Le bar Le Palace

L’escalade remplace le nightlife dans l’ancien Palace

Fermé depuis 2011, l’ancien cabaret le Palace aura bientôt une nouvelle vie. L’entreprise Délire Escalade ouvrira bientôt une troisième salle dans les locaux qui abritaient autrefois la mythique boîte de nuit du boulevard Pierre-Bertrand.

Dix ans après l’inauguration de leur première salle d’escalade à Beauport, les actionnaires de Délire Escalade, Lisa Lajoie, Jean-François Beaulieu et Vincent Légaré ont annoncé mercredi qu’ils investissaient plus d’un million $ dans ce nouveau projet, qui devrait créer une vingtaine d’emplois. La construction de la salle n’est toutefois pas encore entamée puisque le propriétaire du local est toujours en attente des permis nécessaires.

Le nouvel établissement comptera, en plus des murs d’escalade, un espace café, une salle de yoga et une salle d’entraînement réservée exclusivement à ses membres.

Le nouveau local de 15 800 pieds carrés permettra à Délire Escalade d’augmenter à 28 000 pieds carrés sa «surface grimpable», ce qui en ferait le plus grand joueur dans le domaine de l’escalade intérieure au Québec. Le trio Lajoie-Beaulieu-Légaré avait aussi inauguré en 2015 une succursale à Sainte-Foy, sur l’avenue Saint-Jean-Baptiste.

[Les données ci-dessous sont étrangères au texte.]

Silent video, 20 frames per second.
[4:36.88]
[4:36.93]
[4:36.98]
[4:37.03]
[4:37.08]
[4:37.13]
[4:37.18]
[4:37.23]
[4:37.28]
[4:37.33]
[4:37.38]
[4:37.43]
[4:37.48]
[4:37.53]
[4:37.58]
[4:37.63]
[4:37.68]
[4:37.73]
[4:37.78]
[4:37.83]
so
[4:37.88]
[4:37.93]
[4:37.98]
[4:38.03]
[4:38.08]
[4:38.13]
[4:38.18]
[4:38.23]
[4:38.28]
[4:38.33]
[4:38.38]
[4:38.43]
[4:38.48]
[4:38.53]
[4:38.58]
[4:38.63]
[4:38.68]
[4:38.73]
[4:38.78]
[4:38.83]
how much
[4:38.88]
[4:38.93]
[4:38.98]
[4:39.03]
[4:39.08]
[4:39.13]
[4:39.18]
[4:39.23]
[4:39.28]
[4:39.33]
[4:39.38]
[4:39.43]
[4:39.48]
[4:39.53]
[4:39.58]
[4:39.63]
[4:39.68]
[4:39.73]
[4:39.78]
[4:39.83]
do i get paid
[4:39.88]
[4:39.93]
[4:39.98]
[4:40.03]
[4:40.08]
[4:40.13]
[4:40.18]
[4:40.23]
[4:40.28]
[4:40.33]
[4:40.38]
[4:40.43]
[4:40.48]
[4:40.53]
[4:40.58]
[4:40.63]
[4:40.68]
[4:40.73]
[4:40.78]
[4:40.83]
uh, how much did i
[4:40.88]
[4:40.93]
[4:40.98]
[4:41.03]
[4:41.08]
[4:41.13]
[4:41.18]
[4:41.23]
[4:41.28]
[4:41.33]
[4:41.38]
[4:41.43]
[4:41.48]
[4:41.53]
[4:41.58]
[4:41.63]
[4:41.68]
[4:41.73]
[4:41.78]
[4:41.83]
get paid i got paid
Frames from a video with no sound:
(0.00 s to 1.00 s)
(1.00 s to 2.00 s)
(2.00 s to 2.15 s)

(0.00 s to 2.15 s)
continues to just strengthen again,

Une autre entreprise appartenant à Lisa Lajoie, Délire Climbing Walls de Saint-Augustin-de-Desmaures, a conçu le design de la nouvelle salle en collaboration avec l’architecte Guillaume Marcoux. «Cela permet de faire valoir notre expertise. On a des commandes en ce moment pour l’ouest du Canada, la Californie et le Nord-Est des États-Unis», affirme la femme d’affaires au sujet de l’entreprise qui offre des services-conseils en ingénierie, conception de salles, de volumes et de matelas d’escalade.

Mythique

Jadis l’une des discothèques les plus populaires pour les oiseaux de nuit de Québec, le Palace avait connu toute une série d’ennuis avec la Régie des alcools, des courses et des jeux en plus de recevoir des centaines de contraventions durant les années 2000. Il s’était d’abord battu sans succès contre le règlement interdisant la publicité sur la consommation gratuite d’alcool, tentant en vain de faire entendre la cause par la Cour suprême.

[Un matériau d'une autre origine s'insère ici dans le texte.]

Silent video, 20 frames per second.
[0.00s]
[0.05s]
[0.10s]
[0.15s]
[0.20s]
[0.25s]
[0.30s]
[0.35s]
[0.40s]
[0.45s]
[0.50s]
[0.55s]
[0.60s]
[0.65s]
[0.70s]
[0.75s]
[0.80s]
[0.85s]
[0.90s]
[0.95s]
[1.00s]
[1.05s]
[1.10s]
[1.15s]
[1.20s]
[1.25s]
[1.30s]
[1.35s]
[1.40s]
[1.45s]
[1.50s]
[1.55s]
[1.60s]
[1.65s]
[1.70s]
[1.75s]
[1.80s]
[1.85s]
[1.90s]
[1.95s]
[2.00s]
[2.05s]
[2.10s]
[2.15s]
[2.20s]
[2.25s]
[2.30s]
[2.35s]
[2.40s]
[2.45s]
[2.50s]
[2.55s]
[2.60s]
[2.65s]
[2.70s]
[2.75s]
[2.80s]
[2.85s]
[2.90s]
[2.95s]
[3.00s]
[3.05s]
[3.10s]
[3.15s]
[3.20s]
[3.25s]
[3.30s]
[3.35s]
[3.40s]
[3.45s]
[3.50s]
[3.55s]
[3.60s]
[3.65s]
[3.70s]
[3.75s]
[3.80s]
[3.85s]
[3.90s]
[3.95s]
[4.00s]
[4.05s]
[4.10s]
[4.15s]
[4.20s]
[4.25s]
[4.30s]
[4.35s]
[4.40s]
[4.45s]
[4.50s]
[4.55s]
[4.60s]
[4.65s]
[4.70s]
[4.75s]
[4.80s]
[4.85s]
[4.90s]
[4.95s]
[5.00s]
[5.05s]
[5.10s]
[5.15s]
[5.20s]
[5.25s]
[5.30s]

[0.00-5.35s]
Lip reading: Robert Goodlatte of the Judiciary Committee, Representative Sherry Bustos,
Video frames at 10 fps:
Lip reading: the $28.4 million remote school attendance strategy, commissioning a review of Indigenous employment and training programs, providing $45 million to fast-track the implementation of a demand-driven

C’est la fameuse promotion «bar ouvert» qui avait fait la réputation du Palace et qui, ultimement, aura causé sa perte. Certains soirs de la semaine, l’établissement offrait des consommations à volonté entre 22h30 et 1h30 pour la somme de 10 $ et certains produits étaient également gratuits lors des 5 à 7 du jeudi.

Alcool et violence

Le bar avait également vu son permis d’alcool suspendu à quelques reprises suite aux plaintes de commerçants voisins qui déploraient le comportement des fêtards alors que l’alcool coulait et flot. Sur une période d’un an en 2010 et 2011, on y avait rapporté plusieurs bagarres, une agression à coups de bâton de baseball, un client dans un état de coma éthylique, une serveuse intoxiquée au GHB, des vols et des méfaits.

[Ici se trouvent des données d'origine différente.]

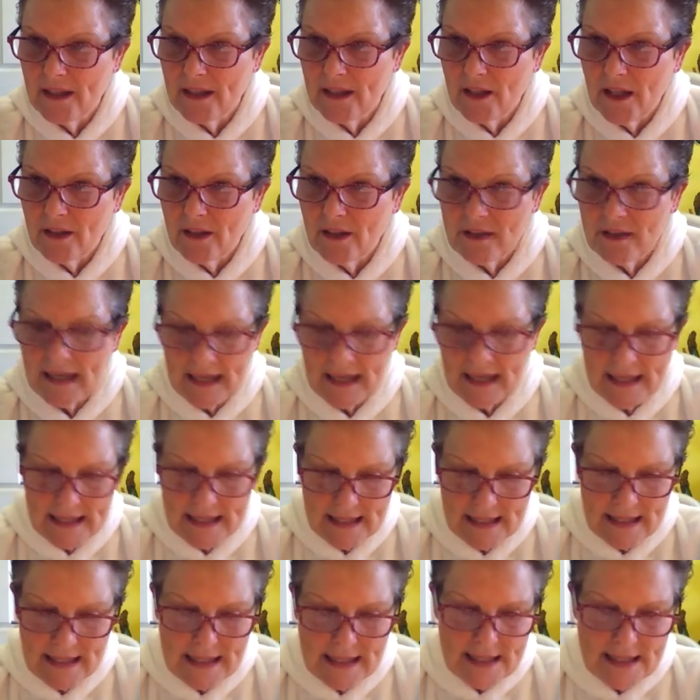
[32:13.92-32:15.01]
Okay,
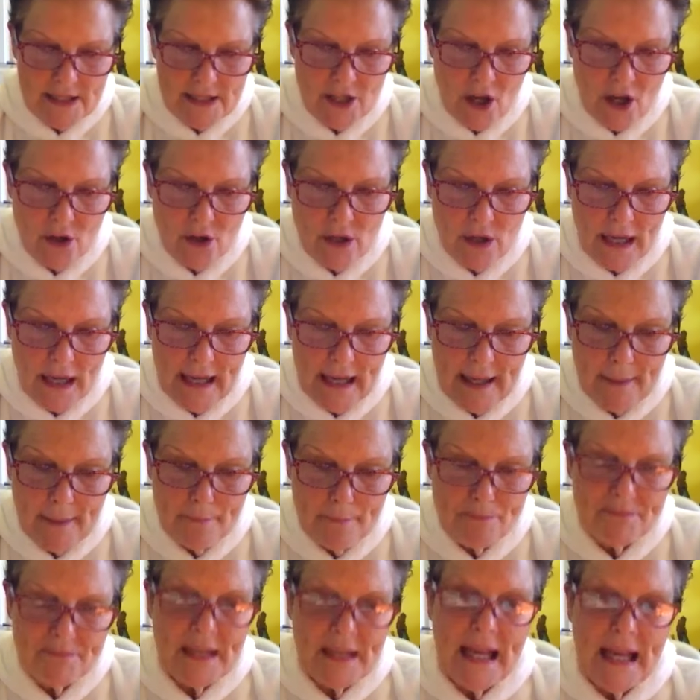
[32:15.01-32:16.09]
so
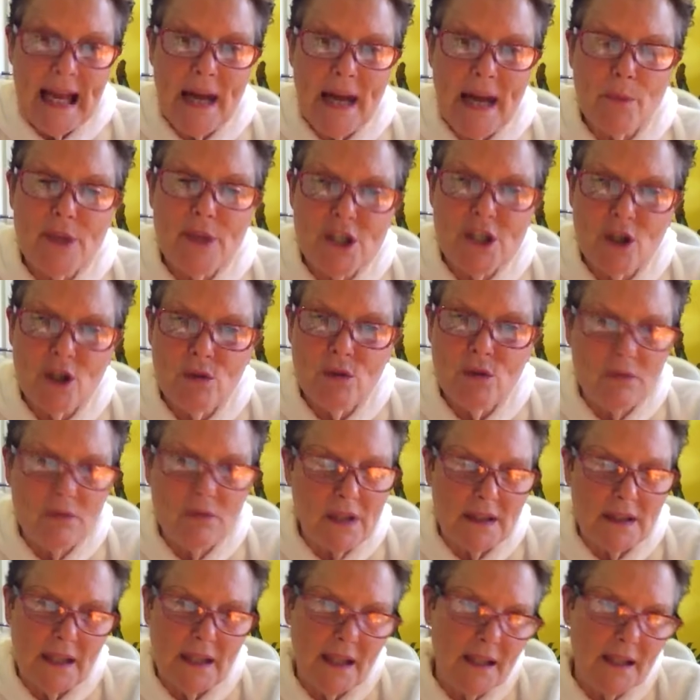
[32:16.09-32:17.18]
and we don't,
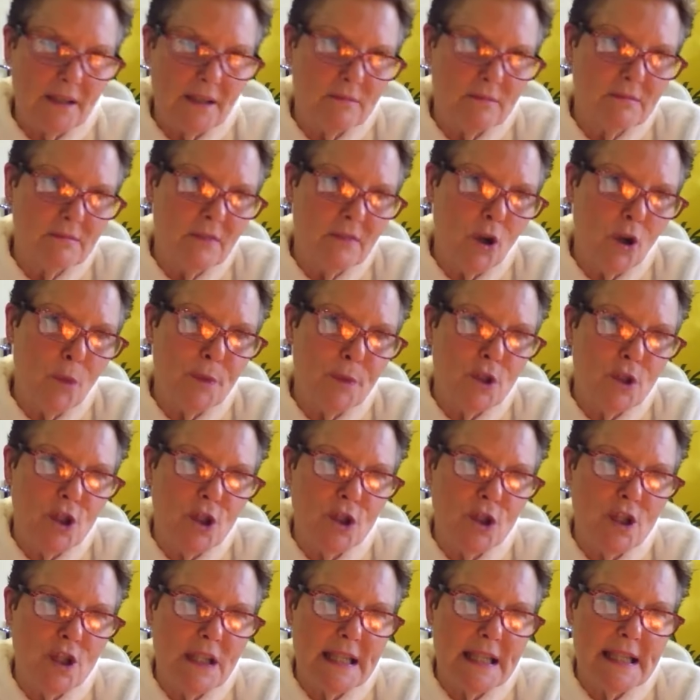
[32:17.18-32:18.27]

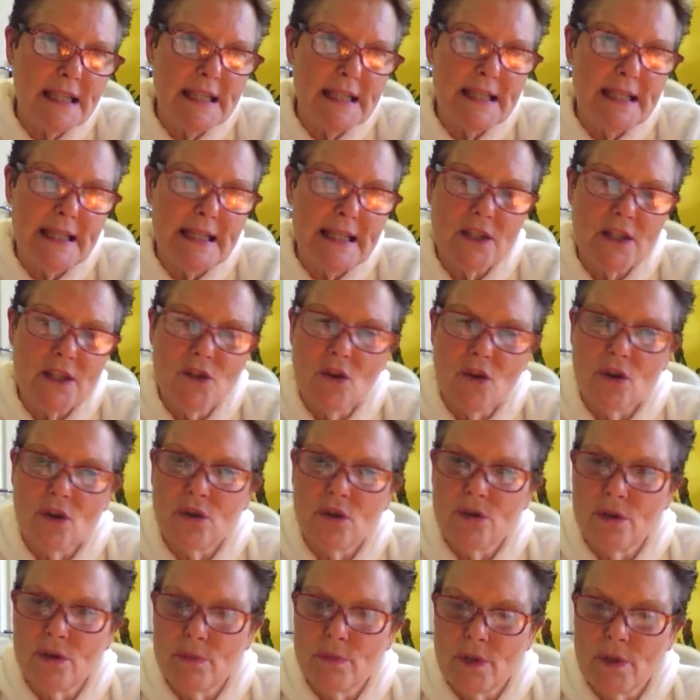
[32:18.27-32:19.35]
opportunities is not a
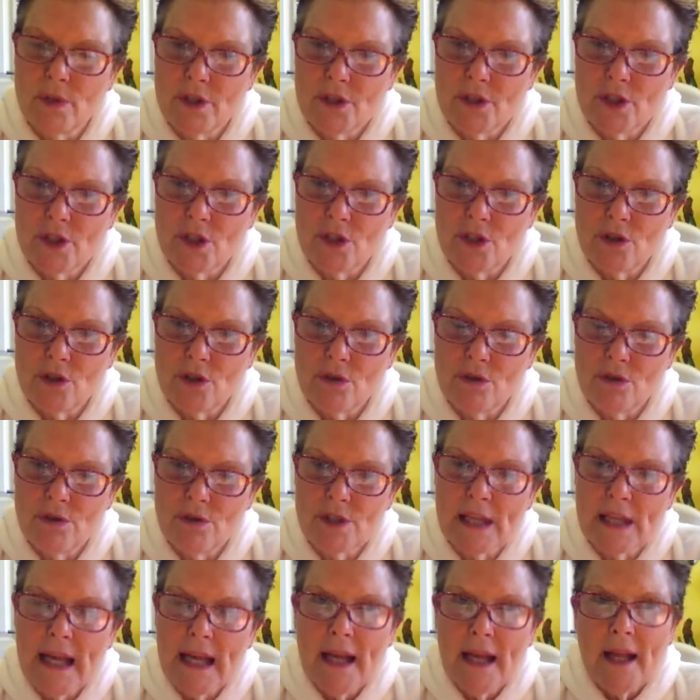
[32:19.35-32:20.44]
good word to
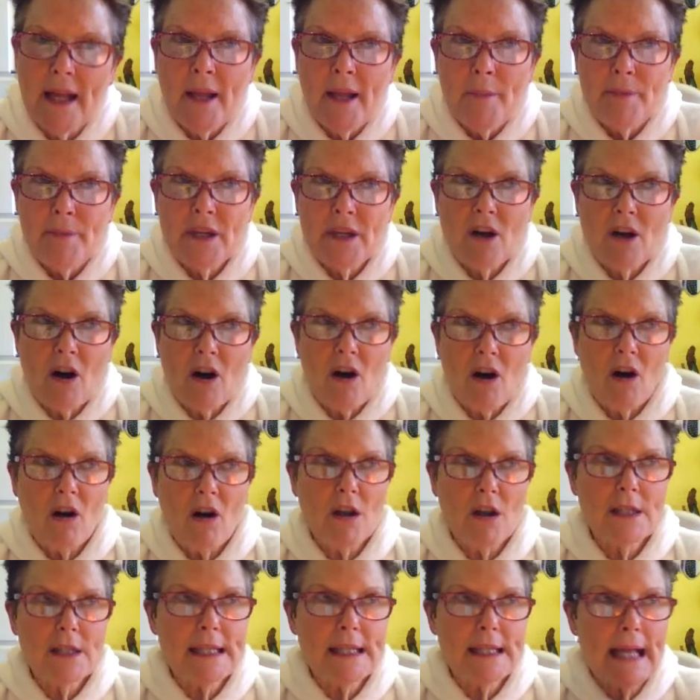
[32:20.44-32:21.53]
use,
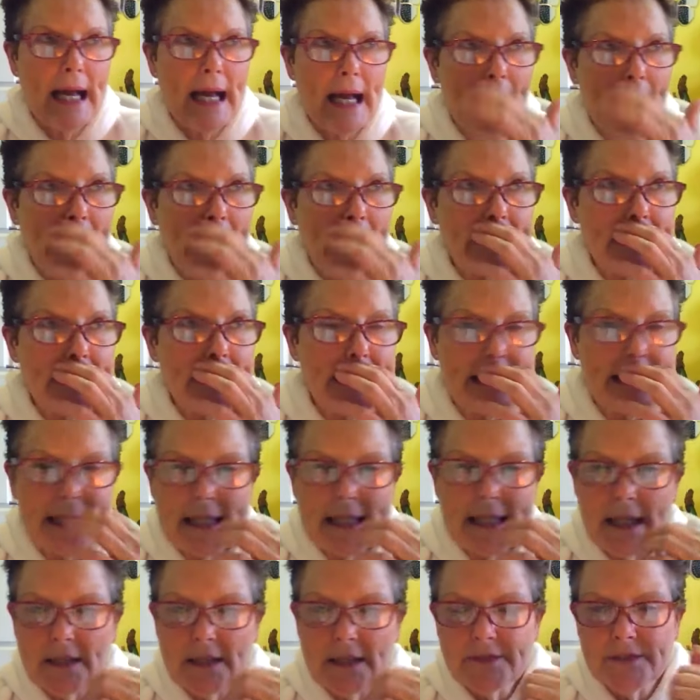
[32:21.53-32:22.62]
because I
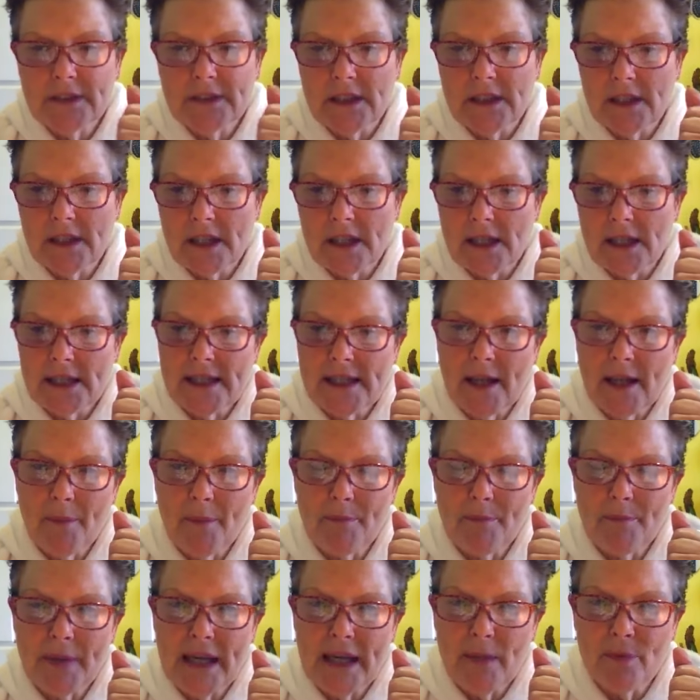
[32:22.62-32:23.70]
discovered that some
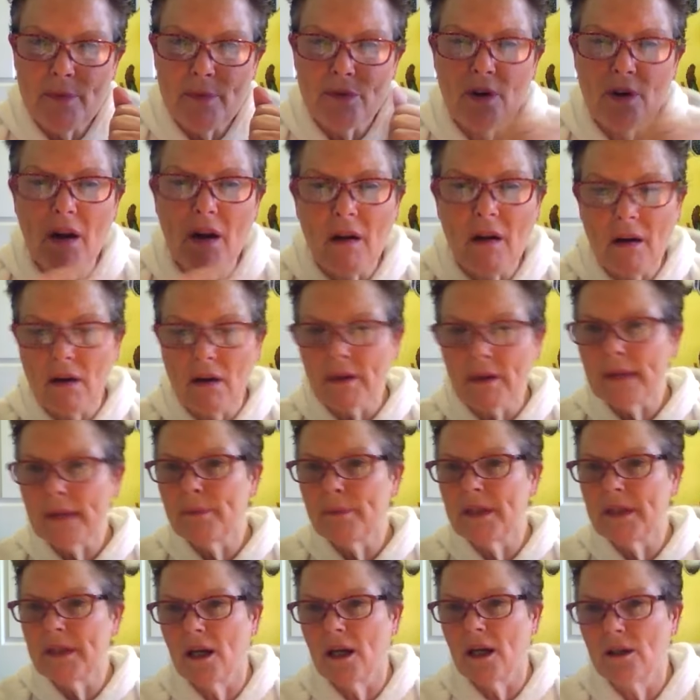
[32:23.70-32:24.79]
people thought, oh, here we
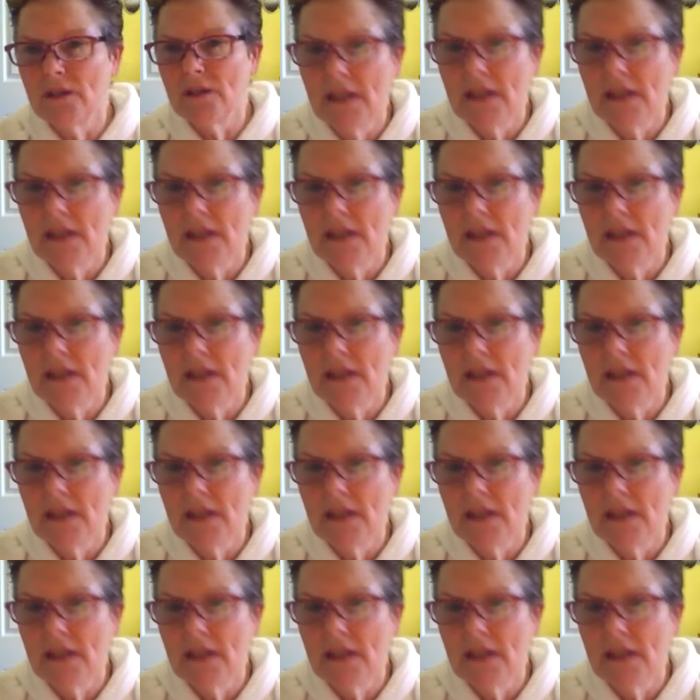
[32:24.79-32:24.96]
go,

Les portiers de l’établissement, reconnus pour ne pas détester les méthodes rudes, expulsaient une vingtaine de clients par fin de semaine et avaient aussi été impliqués dans une vingtaine d’agressions sur des clients, dont une qui aurait pu être mortelle en avril 2010. Des clients s’étaient plaints d’avoir été menottés, volés ou roués de coups de pied par les portiers. Le client qui est passé à deux doigts de la mort avait dû être opéré d’urgence et on avait dû lui implanter des vis dans la tête.

Le Palace a officiellement fermé ses portes à l’automne 2011 après une fermeture de 75 jours imposée par la Régie. Ses permis d’alcool et de loterie vidéo ont ensuite été transférés à la salle de billard Dooly’s de L’Ancienne-Lorette.